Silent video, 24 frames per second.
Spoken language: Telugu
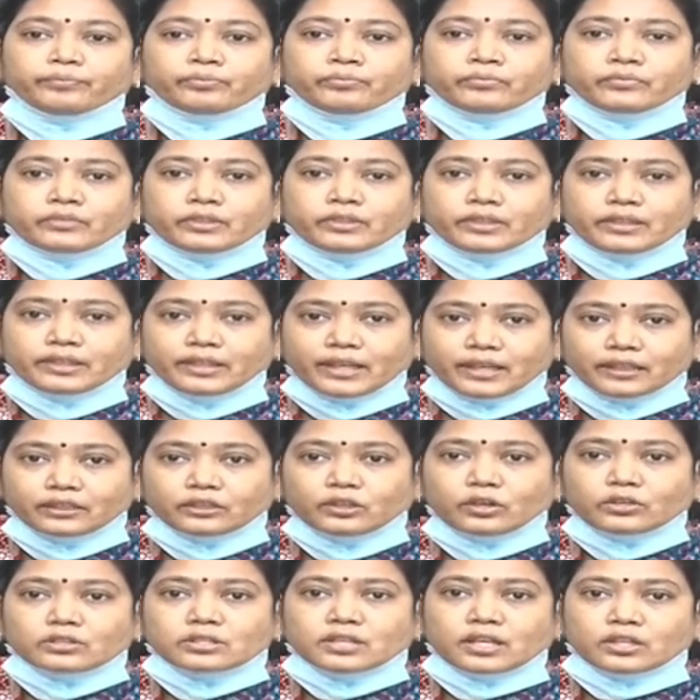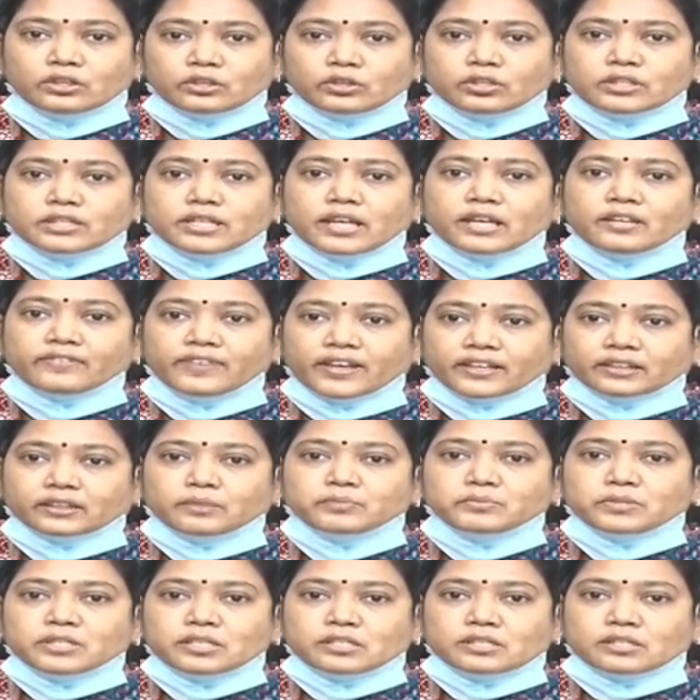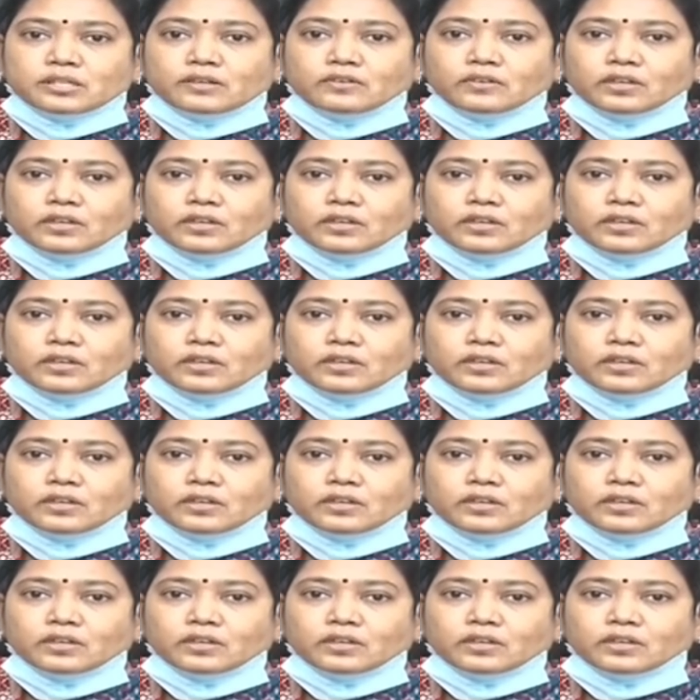ఎంతో సంతోషాన్ని వ్యక్తం చేస్తూ ఉన్నారు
──────────────────────────────
▶ **Exercise**: None of the pictures should be reproduced; all other material above must be set down exactly.

▶ **Problem solution**:
Silent video, 24 frames per second.
Spoken language: Telugu
ఎంతో సంతోషాన్ని వ్యక్తం చేస్తూ ఉన్నారు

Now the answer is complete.